Democratic lobbyists predict their party will gain in 2020 from a 2018 impasse. The Hill reported:

“One, it will continue to help with suburban women. Number two, it will mobilize Latino voters,” said Celinda Lake, a Democratic pollster. “The third thing [is], particularly if Democrats lean into it, immigration can be a huge liability [for Republicans].”

Democratic leader Sen. Chuck Schumer is signaling he will approve a status-quo wall-building budget of $1.6 billion for 2019.

But he is also hinting that he may demand a price, such as accelerated green cards for roughly 400,000 Indian and Chinese white-collar visa-workers plus their family members. The green card plan was put in the House’s draft DHS budget for by Kansas Rep. Kevin Yoder, who subsequently lost his reelection campaign.

If Schumer demands a price for the $1.6 billion, he will be pressuring Trump to trade a series of wage-cutting amnesty concessions in exchange for a wall that cannot stop catch-and-release for the migrants who simply ask for asylum.

The GOP’s business-first leaders are offering minimal support to Trump’s wall, just as they have avoided Trump’s pro-American immigration agenda since November 2016. Since 2016, GOP leaders have tacitly conceded to Democratic demands on migration to help ease the passage of business priorities, such as the tax cut and the confirmation of conservative judges.

“I can’t imagine, with all the things that we have to do here to wrap up this Congress, that we would revisit immigration, but who knows?” Senate Majority Leader Mitch McConnell said November 7.

Third-ranking GOP leader Sen. John Thune managed to show even less enthusiasm for border wall funding, according to The Hill:

“It would be nice if we get a budget deal that includes wall funding,” he said. “We’ll see what the traffic will bear when we get into the discussion. We have to do a budget to wrap up the year and some other cats.”

In contrast, GOP Sen. Lindsey Graham is enthusiastically pushing for a business-backed, DACA-amnesty-for-small-wall deal during the December lame-duck session. According to the Washington Examiner:

“You have two problems, you have a gap in funding between the House and Senate on the wall,” Graham told the Washington Examiner. “And you might as well go ahead and deal with [Dreamers] at the same time. You’ve got to give something to get something. You’ll get your wall money if you do something on DACA.”

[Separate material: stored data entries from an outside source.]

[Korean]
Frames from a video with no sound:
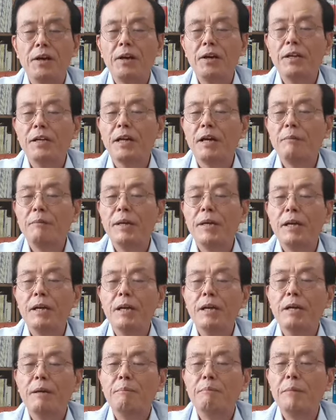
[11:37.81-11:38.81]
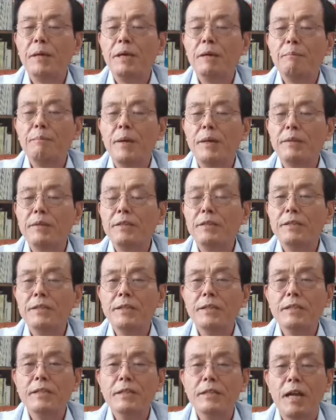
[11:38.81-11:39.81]
헐값에
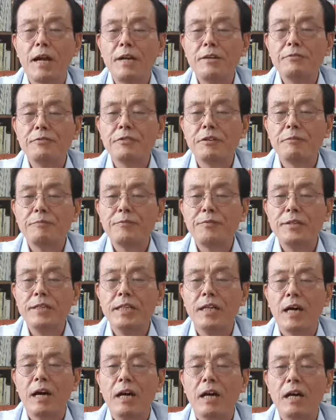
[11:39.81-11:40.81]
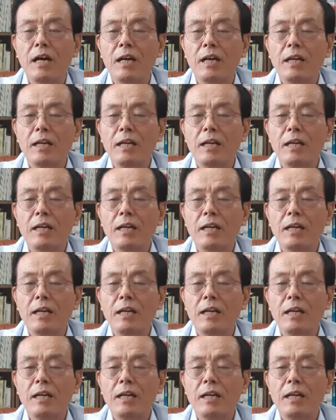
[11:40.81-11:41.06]
매입는지는알 수 없으나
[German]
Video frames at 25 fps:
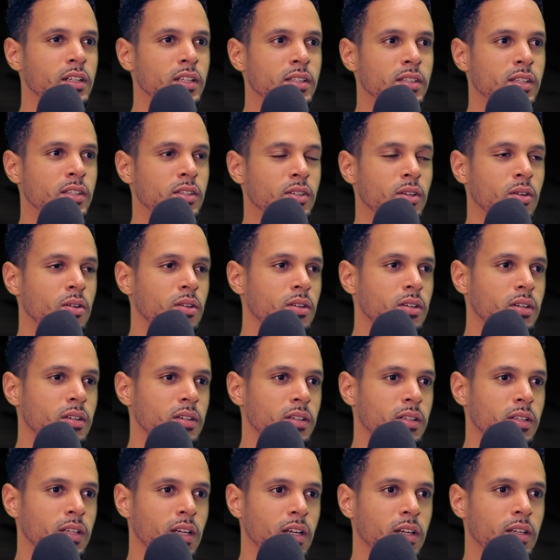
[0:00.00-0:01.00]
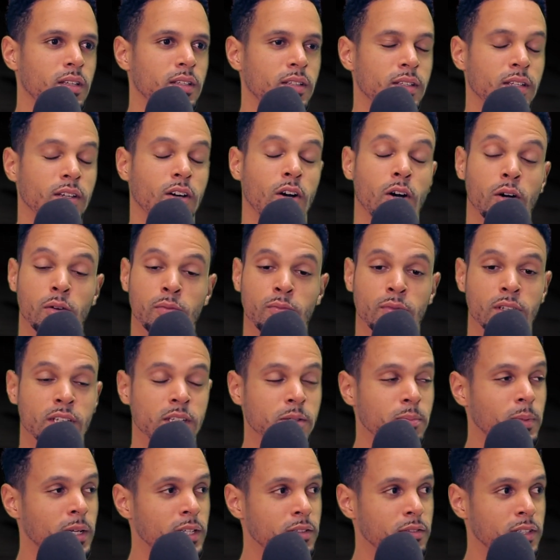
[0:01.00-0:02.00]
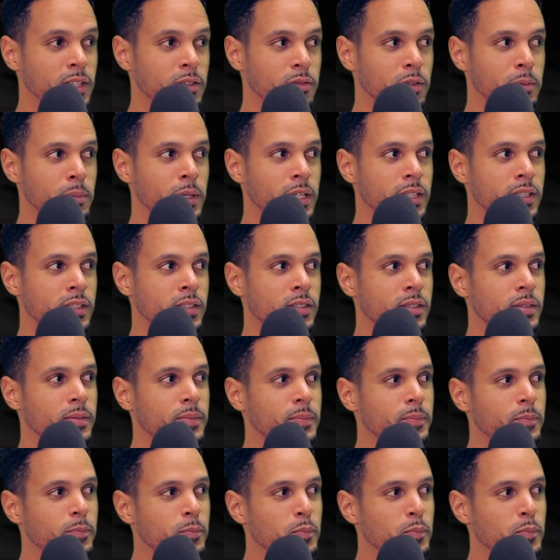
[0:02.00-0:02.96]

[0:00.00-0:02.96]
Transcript: dass das auch hoffentlich bald wieder vorbei ist.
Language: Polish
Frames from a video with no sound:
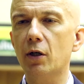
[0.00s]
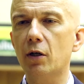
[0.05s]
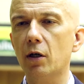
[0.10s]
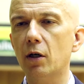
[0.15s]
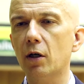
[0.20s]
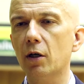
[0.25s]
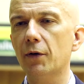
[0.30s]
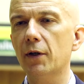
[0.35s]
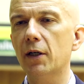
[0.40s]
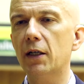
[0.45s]

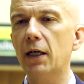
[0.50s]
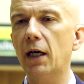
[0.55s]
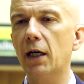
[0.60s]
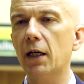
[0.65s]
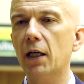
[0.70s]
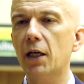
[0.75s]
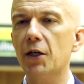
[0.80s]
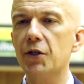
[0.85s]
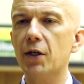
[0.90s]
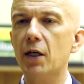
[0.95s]
krok w ich
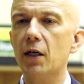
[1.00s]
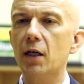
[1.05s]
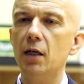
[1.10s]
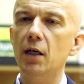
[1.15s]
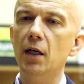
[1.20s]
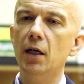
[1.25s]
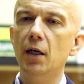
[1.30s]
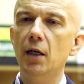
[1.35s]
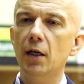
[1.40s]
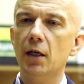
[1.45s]
karierze
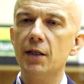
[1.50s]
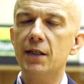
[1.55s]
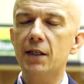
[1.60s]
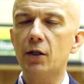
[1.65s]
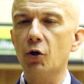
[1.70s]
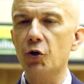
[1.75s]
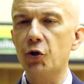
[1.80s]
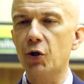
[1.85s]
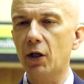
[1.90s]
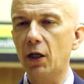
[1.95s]
i z
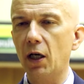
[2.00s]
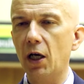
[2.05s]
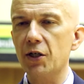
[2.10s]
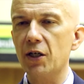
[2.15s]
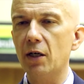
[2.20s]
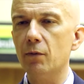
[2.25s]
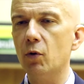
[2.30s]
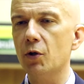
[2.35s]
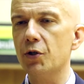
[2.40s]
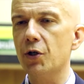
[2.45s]

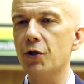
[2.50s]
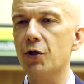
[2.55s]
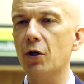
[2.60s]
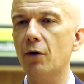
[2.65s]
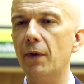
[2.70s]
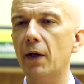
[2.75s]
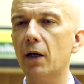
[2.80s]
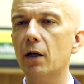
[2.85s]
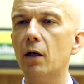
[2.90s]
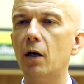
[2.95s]
koszykarza
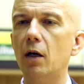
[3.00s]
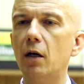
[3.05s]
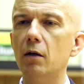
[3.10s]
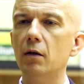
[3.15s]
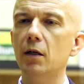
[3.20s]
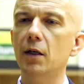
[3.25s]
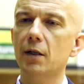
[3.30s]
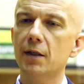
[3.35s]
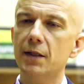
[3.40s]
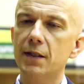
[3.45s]
młodzieżowego
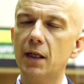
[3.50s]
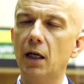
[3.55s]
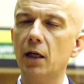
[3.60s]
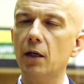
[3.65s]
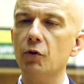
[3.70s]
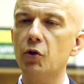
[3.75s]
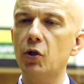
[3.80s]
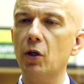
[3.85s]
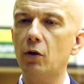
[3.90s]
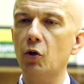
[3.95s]

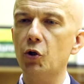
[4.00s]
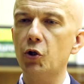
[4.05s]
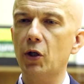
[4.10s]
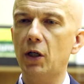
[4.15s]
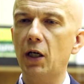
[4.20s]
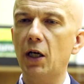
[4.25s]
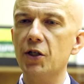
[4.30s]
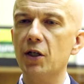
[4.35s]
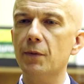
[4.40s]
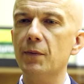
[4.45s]
staną się
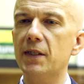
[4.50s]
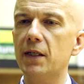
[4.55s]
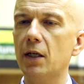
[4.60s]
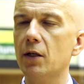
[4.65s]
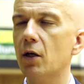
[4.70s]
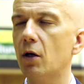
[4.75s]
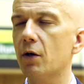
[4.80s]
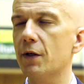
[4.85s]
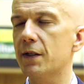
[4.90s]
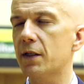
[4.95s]
koszykarzem
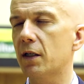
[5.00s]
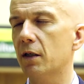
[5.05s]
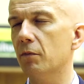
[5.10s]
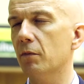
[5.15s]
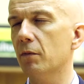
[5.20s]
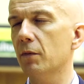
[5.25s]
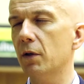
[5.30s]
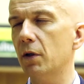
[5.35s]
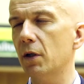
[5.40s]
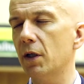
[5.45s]
seniorskim.
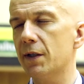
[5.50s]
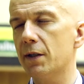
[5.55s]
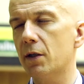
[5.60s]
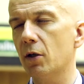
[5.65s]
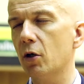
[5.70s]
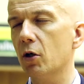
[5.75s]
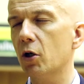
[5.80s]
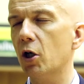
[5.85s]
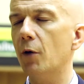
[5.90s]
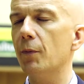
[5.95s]
Jest
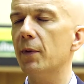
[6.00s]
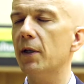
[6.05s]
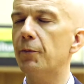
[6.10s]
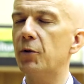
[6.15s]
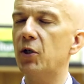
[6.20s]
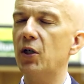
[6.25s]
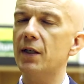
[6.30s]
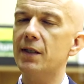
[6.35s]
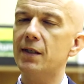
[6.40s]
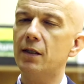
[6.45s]
to ogromny
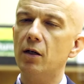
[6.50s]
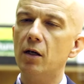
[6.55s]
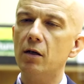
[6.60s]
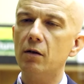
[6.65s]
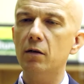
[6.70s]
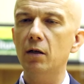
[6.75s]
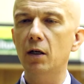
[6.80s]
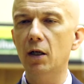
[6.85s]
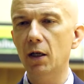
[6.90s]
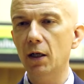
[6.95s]
przeskok,
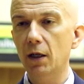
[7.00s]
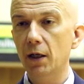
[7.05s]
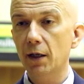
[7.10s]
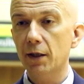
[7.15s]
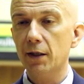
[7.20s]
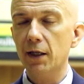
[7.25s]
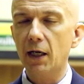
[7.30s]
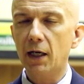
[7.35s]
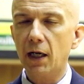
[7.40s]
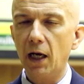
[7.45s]

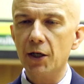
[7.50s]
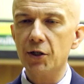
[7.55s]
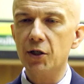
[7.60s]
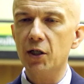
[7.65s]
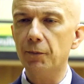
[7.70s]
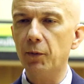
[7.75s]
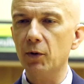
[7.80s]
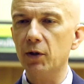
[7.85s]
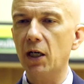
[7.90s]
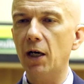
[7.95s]
nie
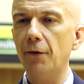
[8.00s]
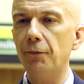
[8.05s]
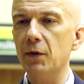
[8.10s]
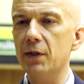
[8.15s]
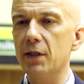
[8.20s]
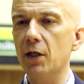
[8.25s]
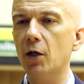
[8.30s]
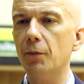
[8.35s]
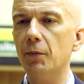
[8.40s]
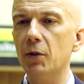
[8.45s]
każdy potrafi
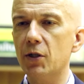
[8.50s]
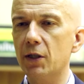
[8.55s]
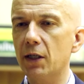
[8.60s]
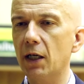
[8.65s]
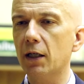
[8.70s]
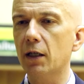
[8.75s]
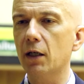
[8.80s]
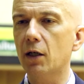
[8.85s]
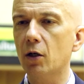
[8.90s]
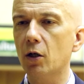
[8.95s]
zrobić
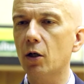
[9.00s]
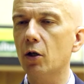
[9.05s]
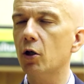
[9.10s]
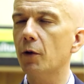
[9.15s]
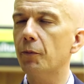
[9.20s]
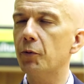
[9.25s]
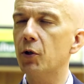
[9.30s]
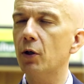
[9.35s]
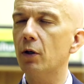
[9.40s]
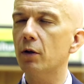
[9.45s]
taki krok
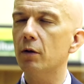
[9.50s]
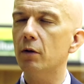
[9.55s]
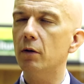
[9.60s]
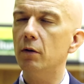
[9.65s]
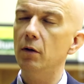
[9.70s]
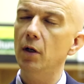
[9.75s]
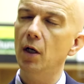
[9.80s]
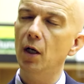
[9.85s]
do przodu.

A DACA amnesty would likely put three million younger illegal aliens in the voting booth by 2028 and invite a subsequent chain migration of several million additional migrants.

From 2012 to 2014, Graham organized and pushed the “Gang of Eight” amnesty which intentionally tried to flood the labor market and so shift more of the nation’s annual income from workers to investors. For example, his amnesty bill also allowed an unlimited number of foreign-born college-graduates to get green cards and allowed presidents and border officials to provide asylum to an unlimited number of migrants.

In the House, GOP leader Rep. Tom Cole is also pushing the investor-boosting DACA-for-wall deal — even though the DACA amnesty would add at least three million Latinos to the voting rolls during the next decade.

Some House legislators are also backing a series of expanded visa worker programs that would cut wages for white-collar graduates, blue-collar laborers, and farm workers.

Washington’s economic policy of using migration to boost economic growth shifts wealth from young people towards older people by flooding the market with cheap white-collar and blue-collar foreign labor. That flood of outside labor spikes profits and Wall Street values by cutting salaries for manual and skilled labor offered by blue-collar and white-collar employees.

The policy also drives up real estate prices, widens wealth-gaps, reduces high-tech investment, increases state and local tax burdens, hurts kids’ schools and college educationpushes Americans away from high-tech careers, and sidelines at least five million marginalized Americans and their families, including many who are now struggling with opioid addictions.

Immigration also pulls investment and wealth away from heartland states because coastal investors can more easily hire and supervise the large immigrant populations living in the coastal states.